• **YOUR GOAL**
Your response should contain only the lines running from the top of the data below through the line with "(6.25 s to 7.29 s)", both included. Pictures must be omitted.

• **Data excerpts**
--*--

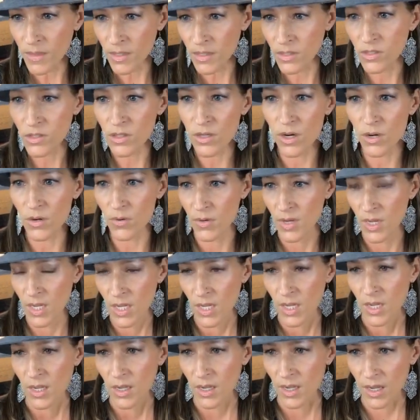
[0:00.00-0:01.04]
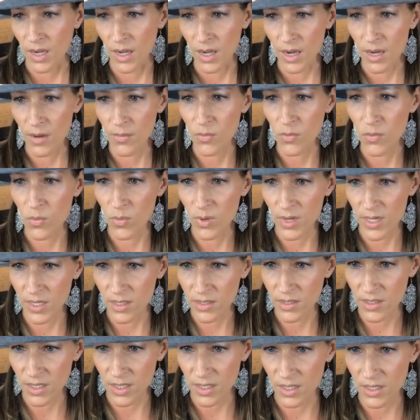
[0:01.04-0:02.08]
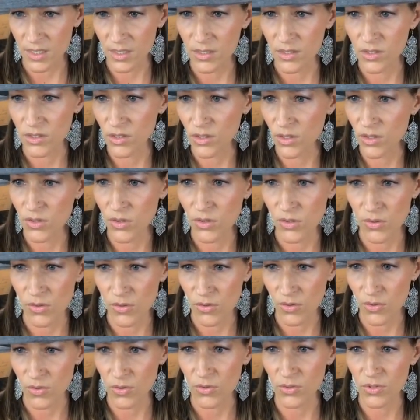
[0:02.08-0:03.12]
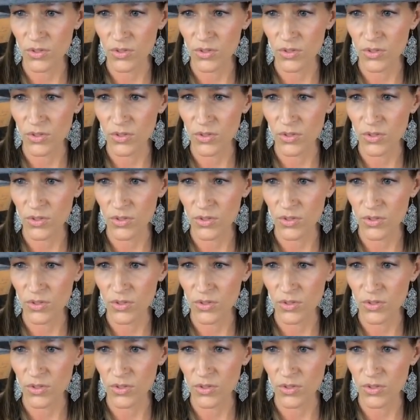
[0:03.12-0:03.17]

So um, what else can it do?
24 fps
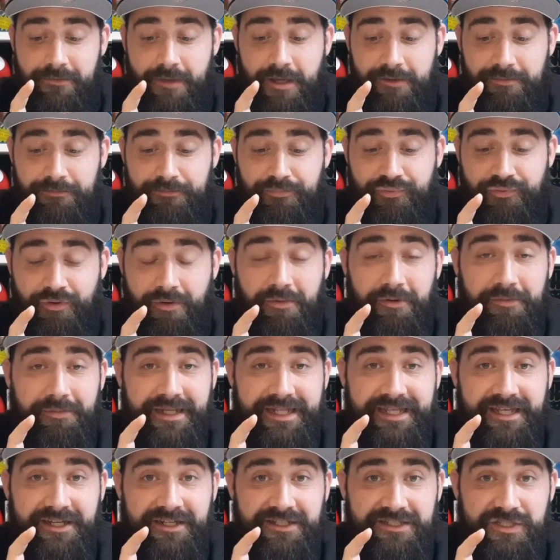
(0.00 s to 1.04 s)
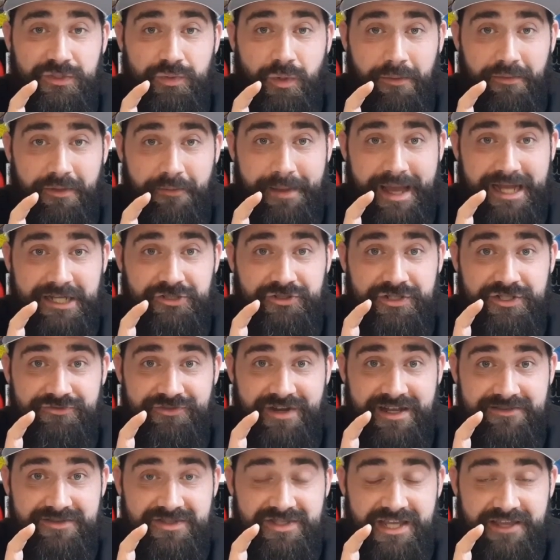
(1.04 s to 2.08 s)
I'm probably going to swap the batteries
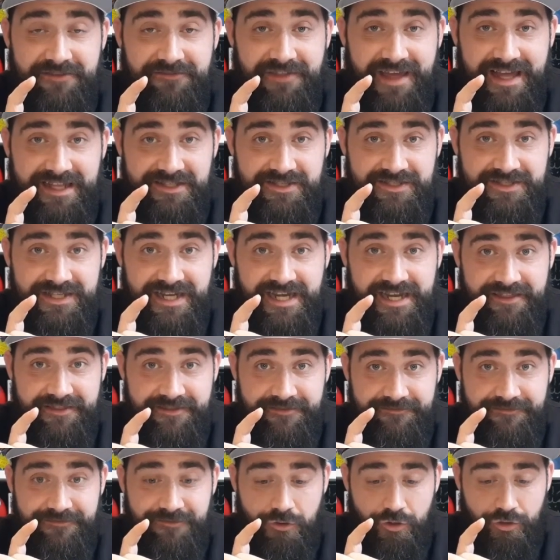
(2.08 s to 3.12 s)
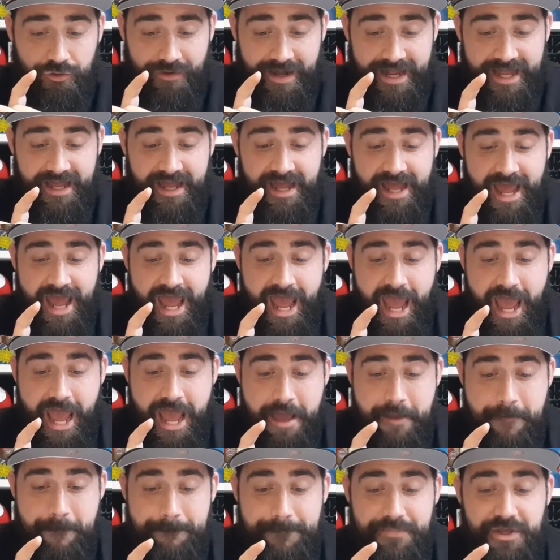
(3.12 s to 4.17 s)
around, see if that does anything for it.
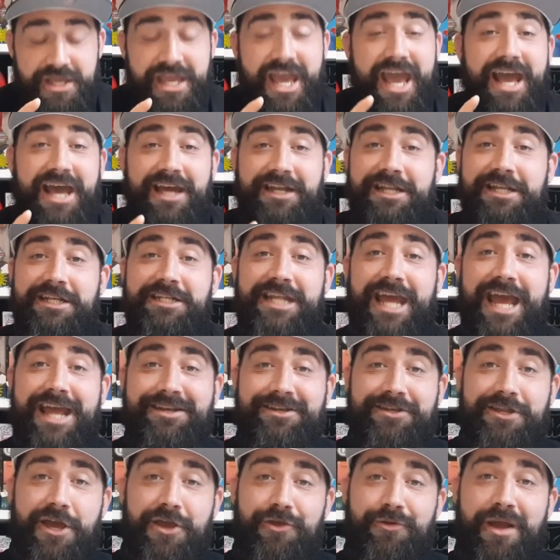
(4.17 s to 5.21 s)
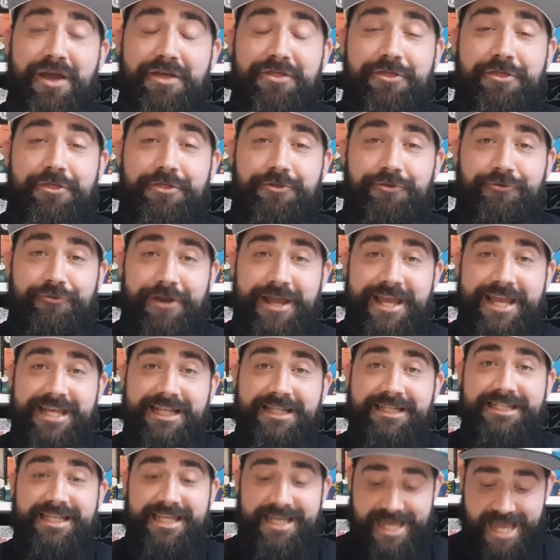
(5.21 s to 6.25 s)
But yeah, a Nintendo
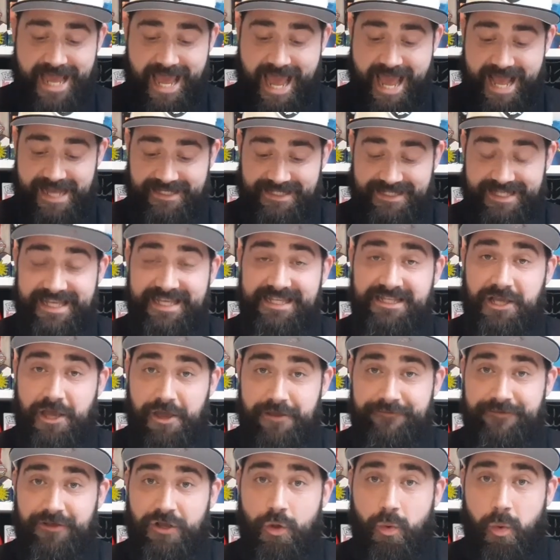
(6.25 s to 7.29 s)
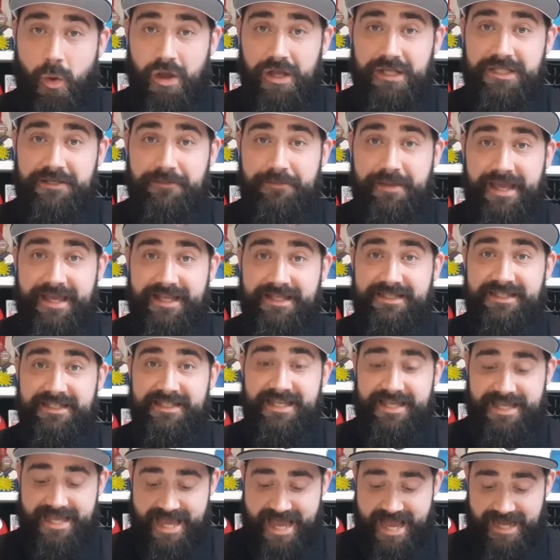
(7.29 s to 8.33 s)
3DS. These go for quite a bit in
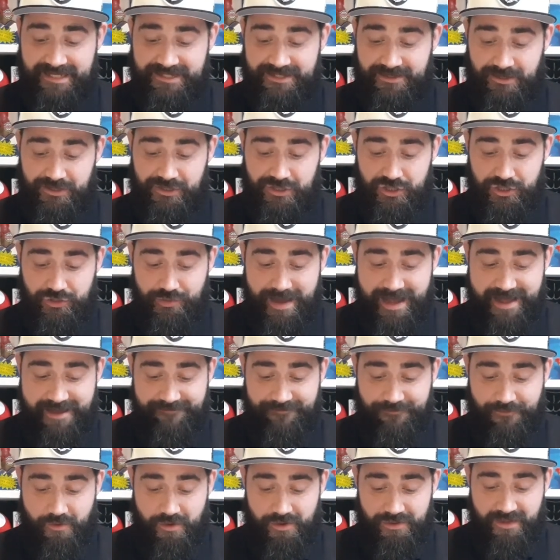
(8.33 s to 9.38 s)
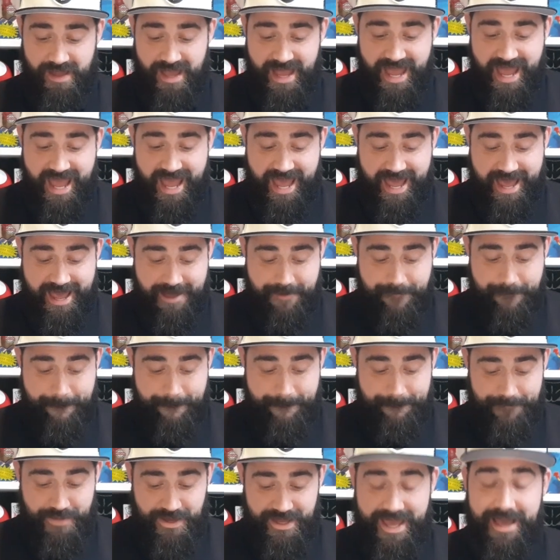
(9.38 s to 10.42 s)
CEX. I do have one.
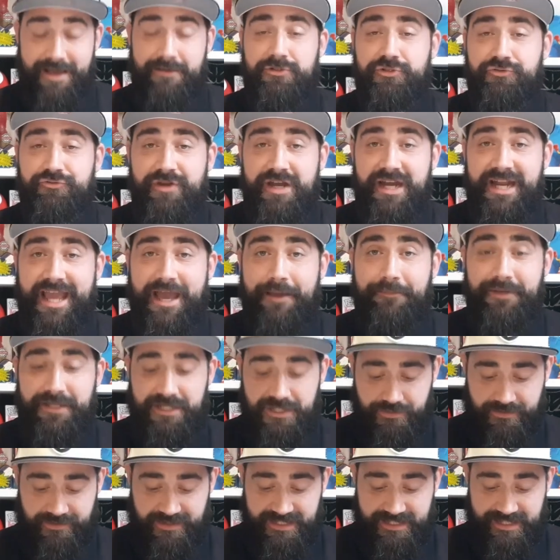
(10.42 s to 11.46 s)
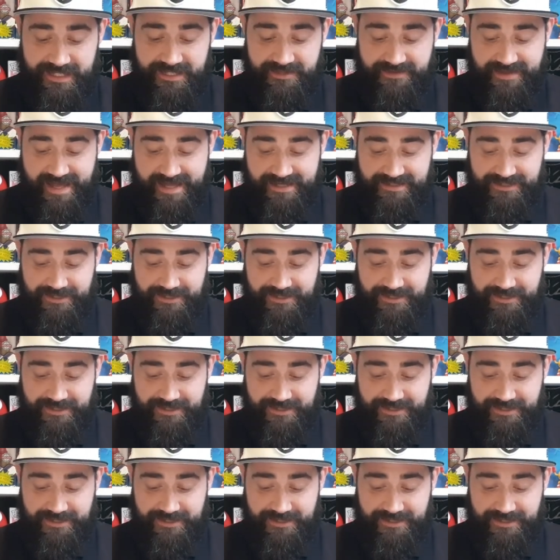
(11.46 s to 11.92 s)
But yeah, I was really happy to have seen that.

--*--

• **SOLUTION FOR THIS PROBLEM**
[0:00.00-0:01.04]
[0:01.04-0:02.08]
[0:02.08-0:03.12]
[0:03.12-0:03.17]

So um, what else can it do?
24 fps
(0.00 s to 1.04 s)
(1.04 s to 2.08 s)
I'm probably going to swap the batteries
(2.08 s to 3.12 s)
(3.12 s to 4.17 s)
around, see if that does anything for it.
(4.17 s to 5.21 s)
(5.21 s to 6.25 s)
But yeah, a Nintendo
(6.25 s to 7.29 s)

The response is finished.